| Problem to solve |
Set the pictures aside and set down only the lines from the line holding "Silent video, 10 frames per second." through the end of the entries below, ends included.

| Data excerpts |

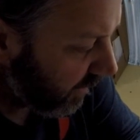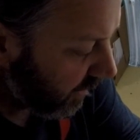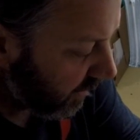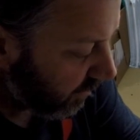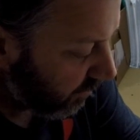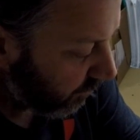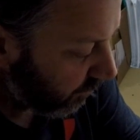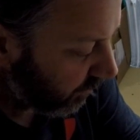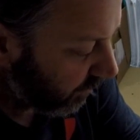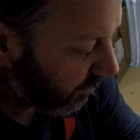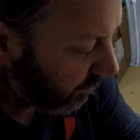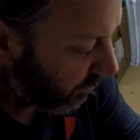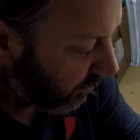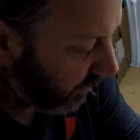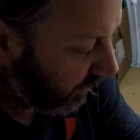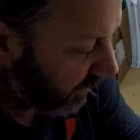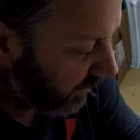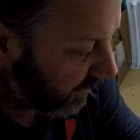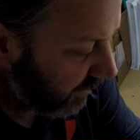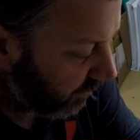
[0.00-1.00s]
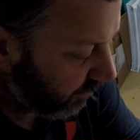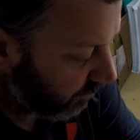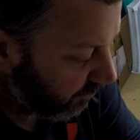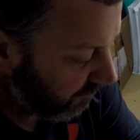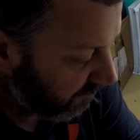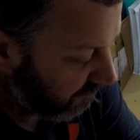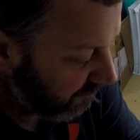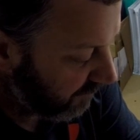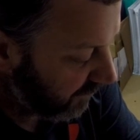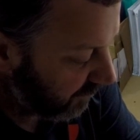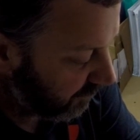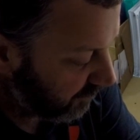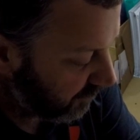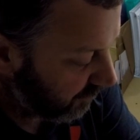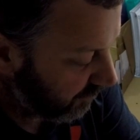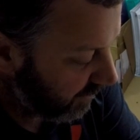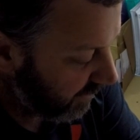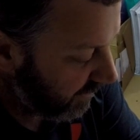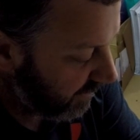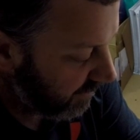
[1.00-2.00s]
well, we're going to click on
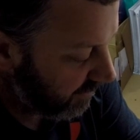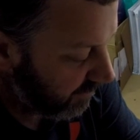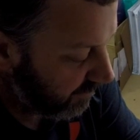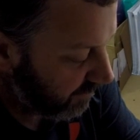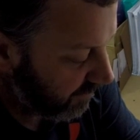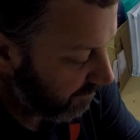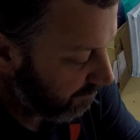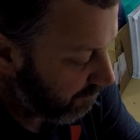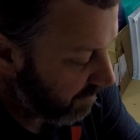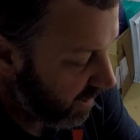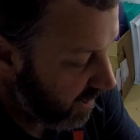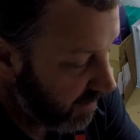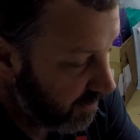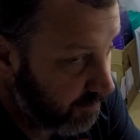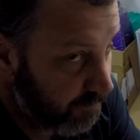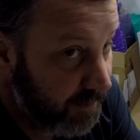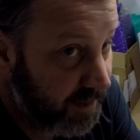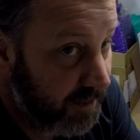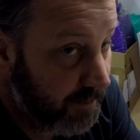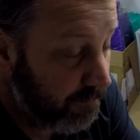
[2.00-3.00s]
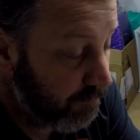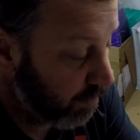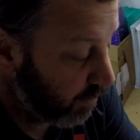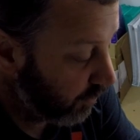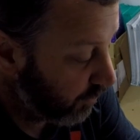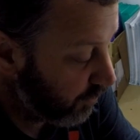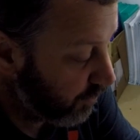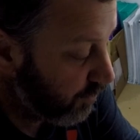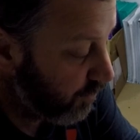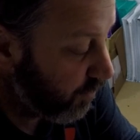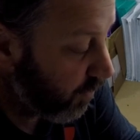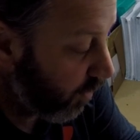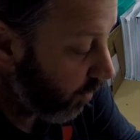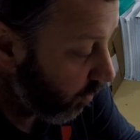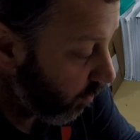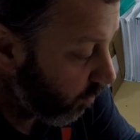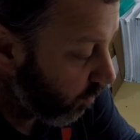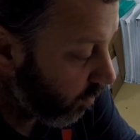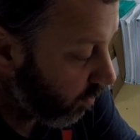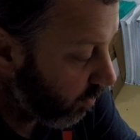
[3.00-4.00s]
filter down here at the bottom in the blue,
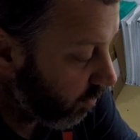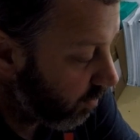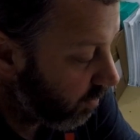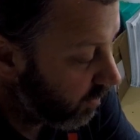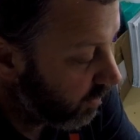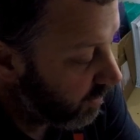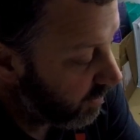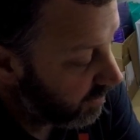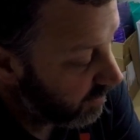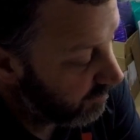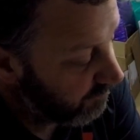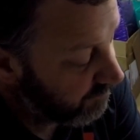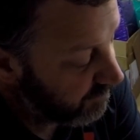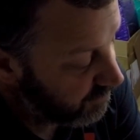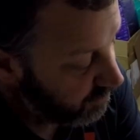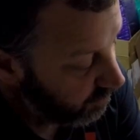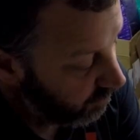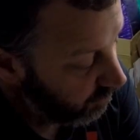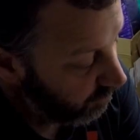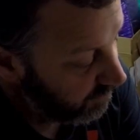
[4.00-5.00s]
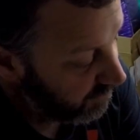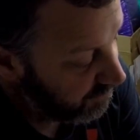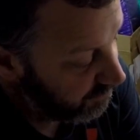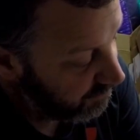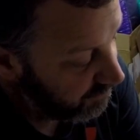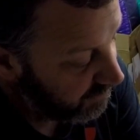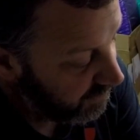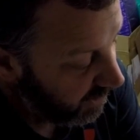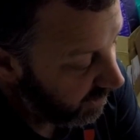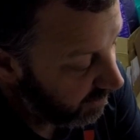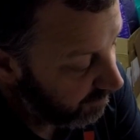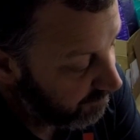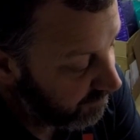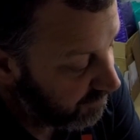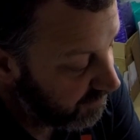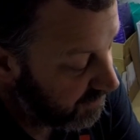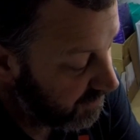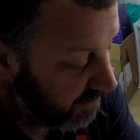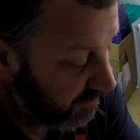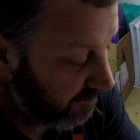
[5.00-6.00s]
or if you scroll way to the top, you'll
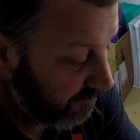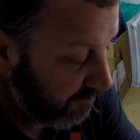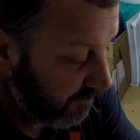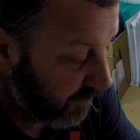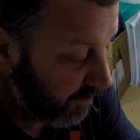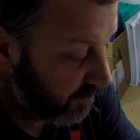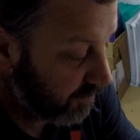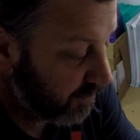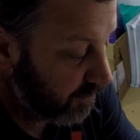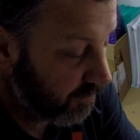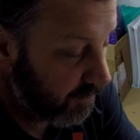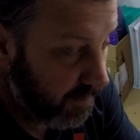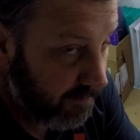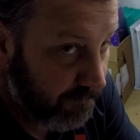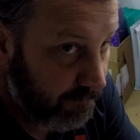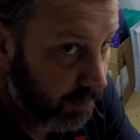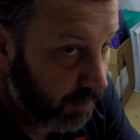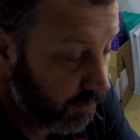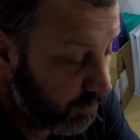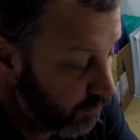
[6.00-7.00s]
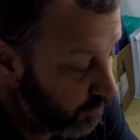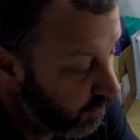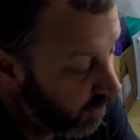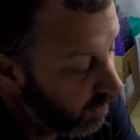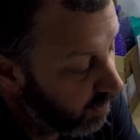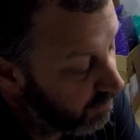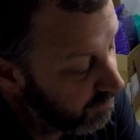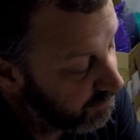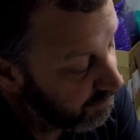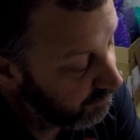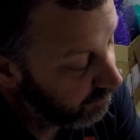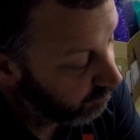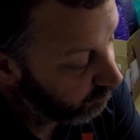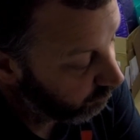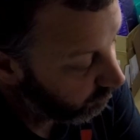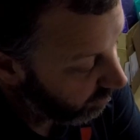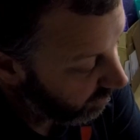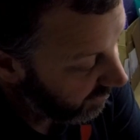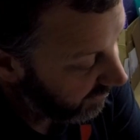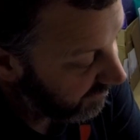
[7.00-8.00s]
see filter in blue to the
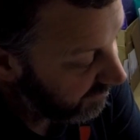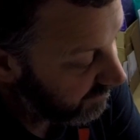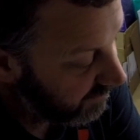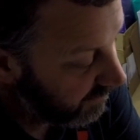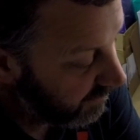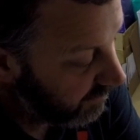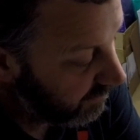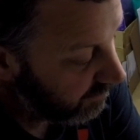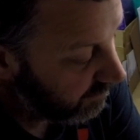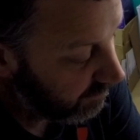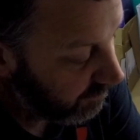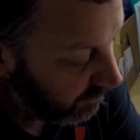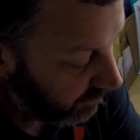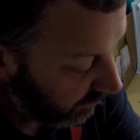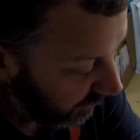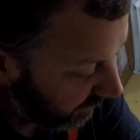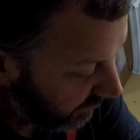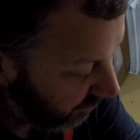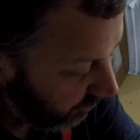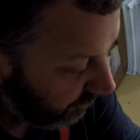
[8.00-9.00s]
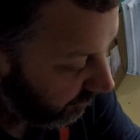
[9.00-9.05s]
right. You can click on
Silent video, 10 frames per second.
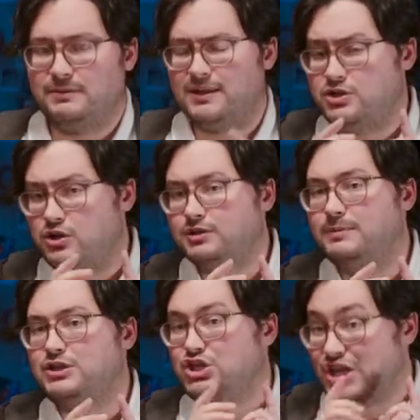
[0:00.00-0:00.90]
but they should also
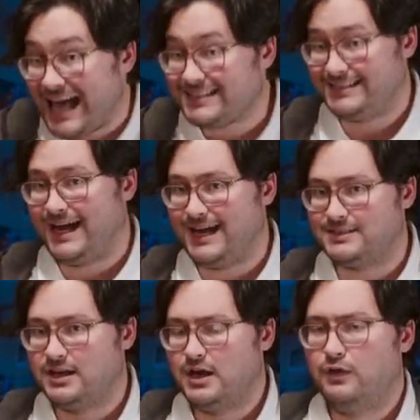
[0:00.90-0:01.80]
be
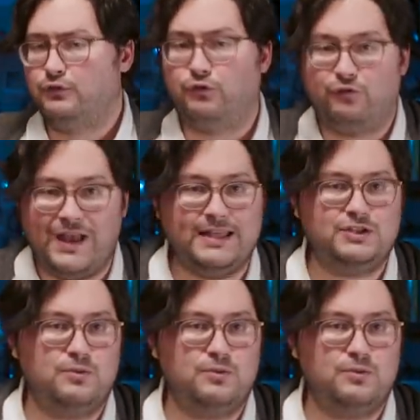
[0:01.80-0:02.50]
chastised for failing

| Exercise result |
Silent video, 10 frames per second.
[0:00.00-0:00.90]
but they should also
[0:00.90-0:01.80]
be
[0:01.80-0:02.50]
chastised for failing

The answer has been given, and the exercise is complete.